• What needs to be done:
Your task is to copy the data exactly while leaving out every picture.

_ _ _ _

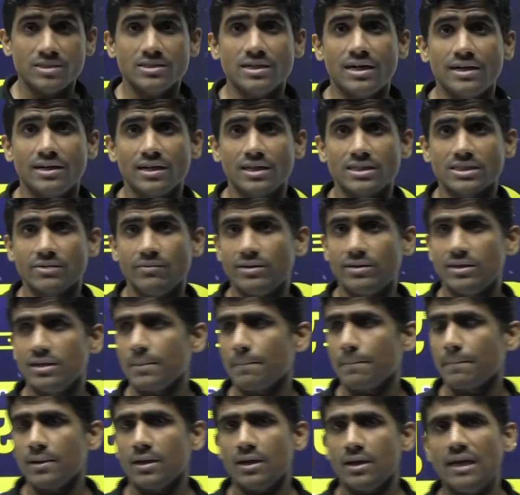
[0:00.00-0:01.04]
this Article
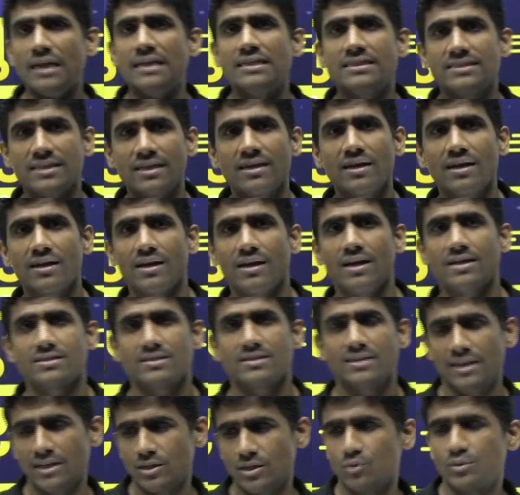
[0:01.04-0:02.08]
17 in single
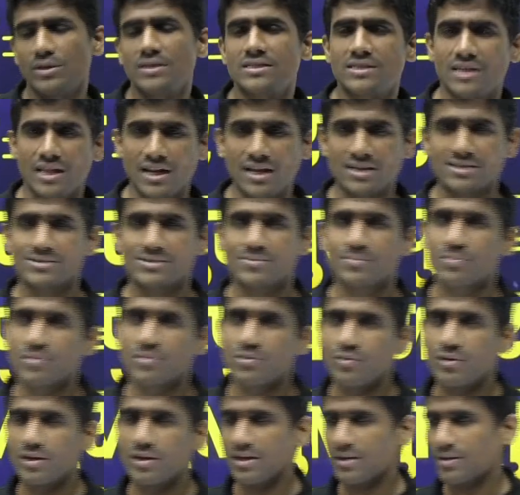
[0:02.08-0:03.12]
class in today's class.
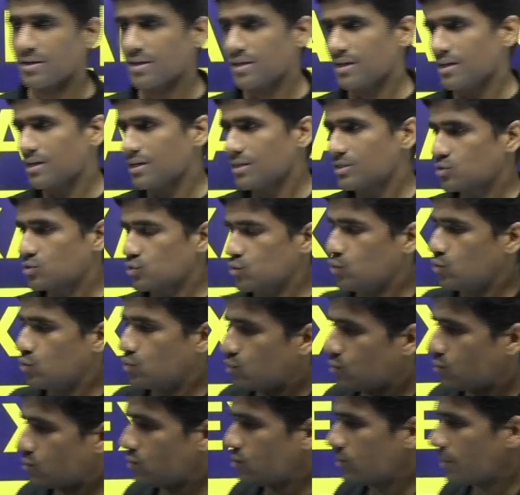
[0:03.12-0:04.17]
Okay,
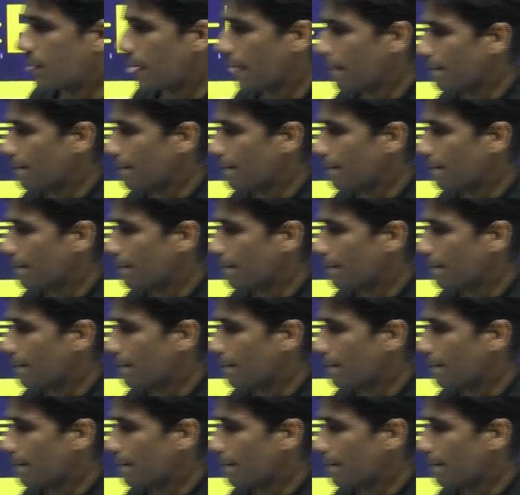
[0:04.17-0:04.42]
so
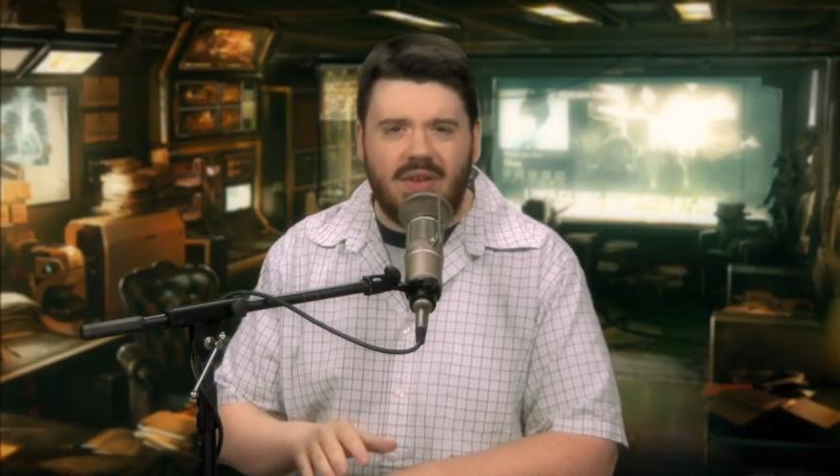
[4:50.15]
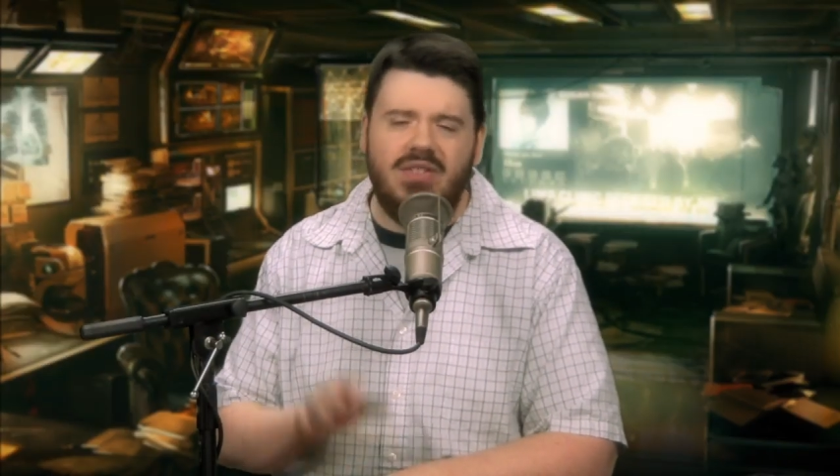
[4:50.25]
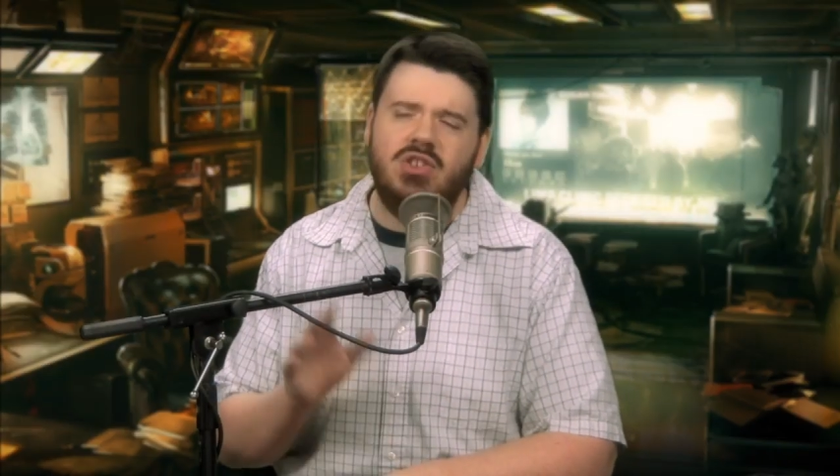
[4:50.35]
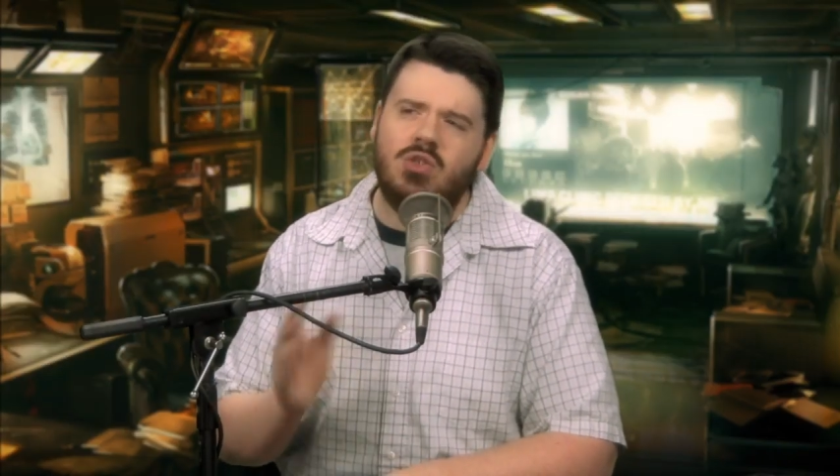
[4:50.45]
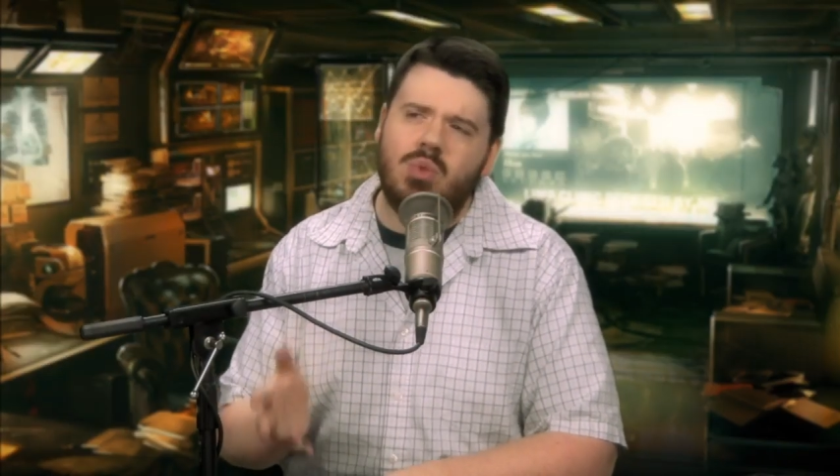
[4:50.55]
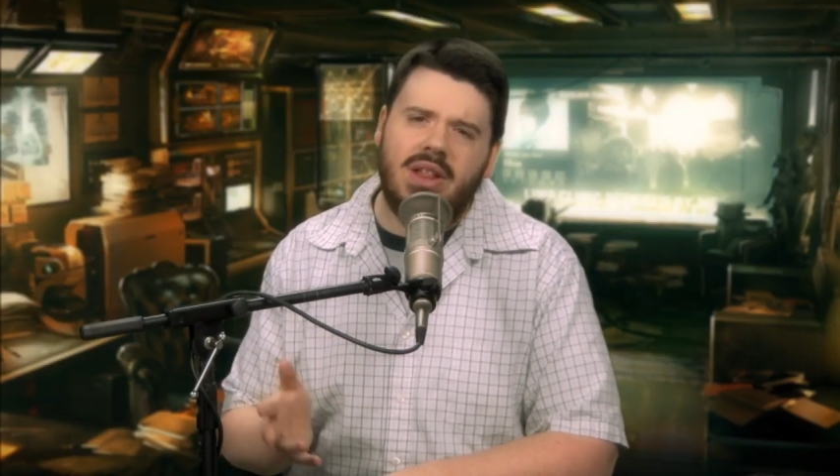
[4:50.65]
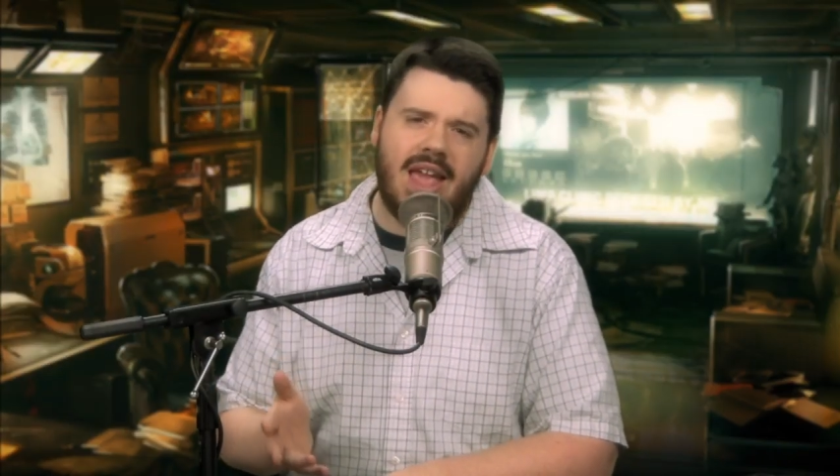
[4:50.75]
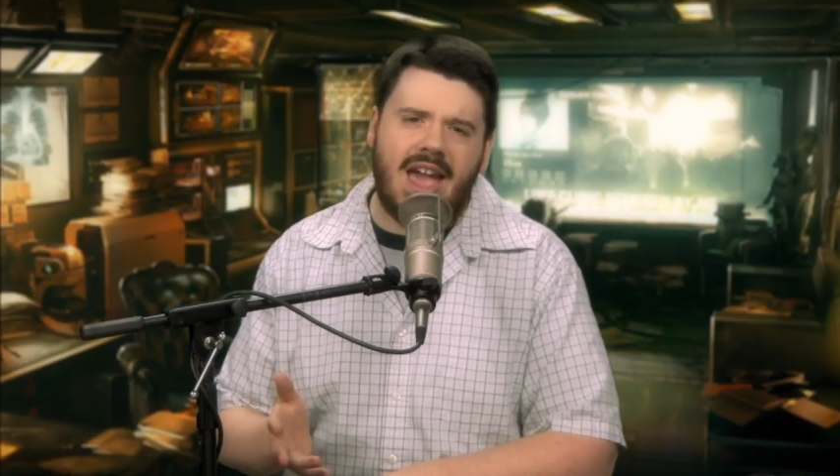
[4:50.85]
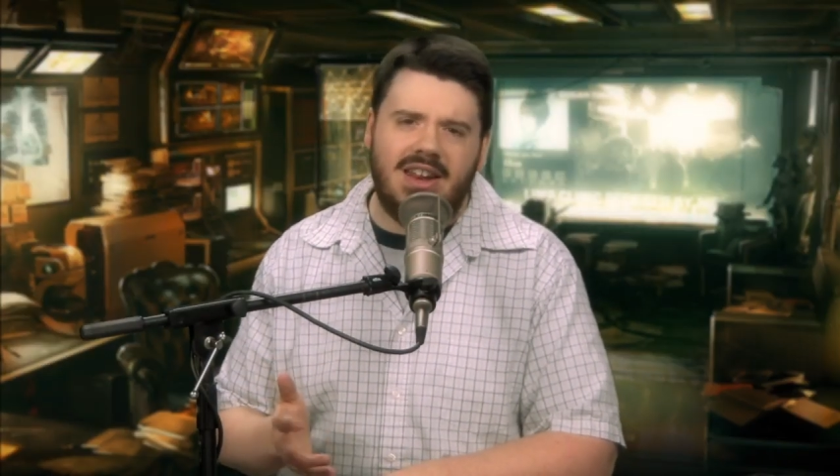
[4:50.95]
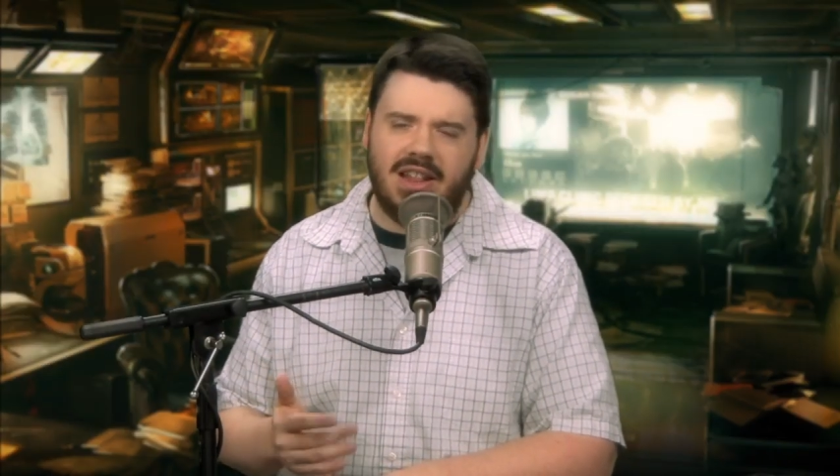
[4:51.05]
and this is really
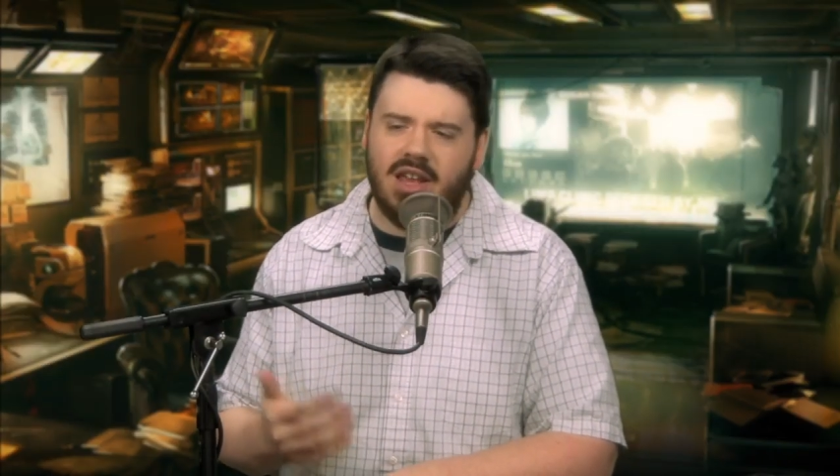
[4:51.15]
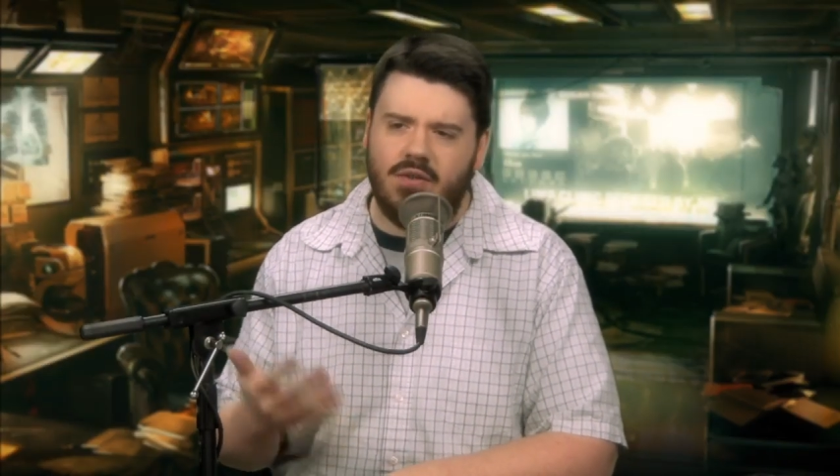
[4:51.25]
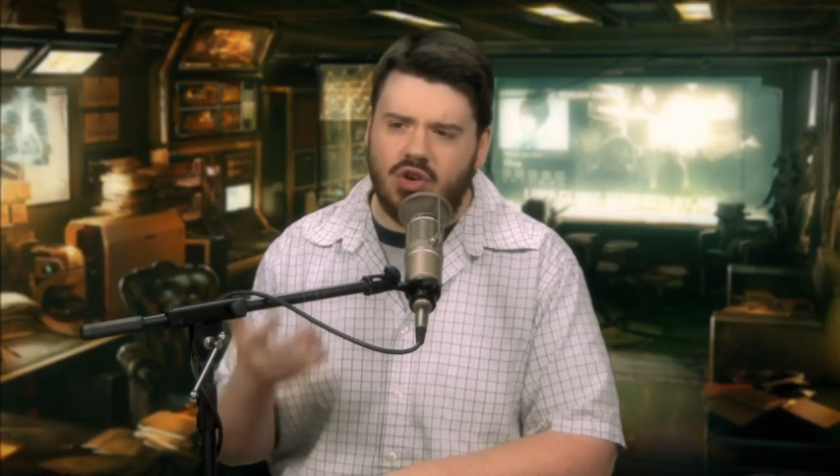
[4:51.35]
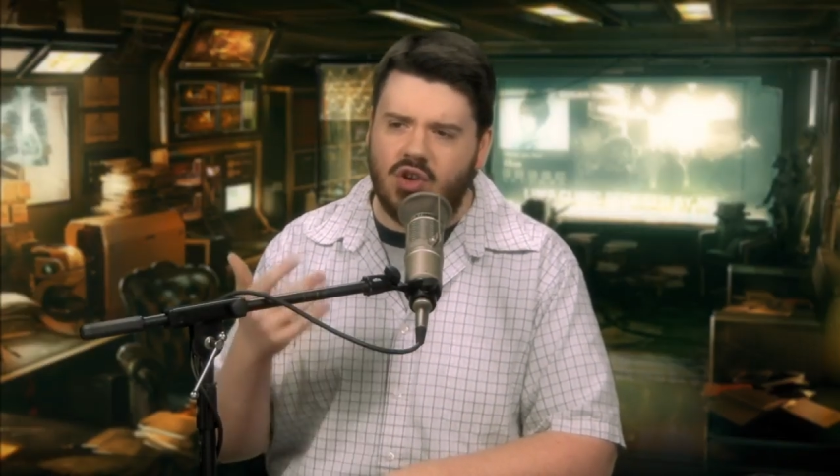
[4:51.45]
handy like if you're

_ _ _ _

• Result for this exercise:
[0:00.00-0:01.04]
this Article
[0:01.04-0:02.08]
17 in single
[0:02.08-0:03.12]
class in today's class.
[0:03.12-0:04.17]
Okay,
[0:04.17-0:04.42]
so
[4:50.15]
[4:50.25]
[4:50.35]
[4:50.45]
[4:50.55]
[4:50.65]
[4:50.75]
[4:50.85]
[4:50.95]
[4:51.05]
and this is really
[4:51.15]
[4:51.25]
[4:51.35]
[4:51.45]
handy like if you're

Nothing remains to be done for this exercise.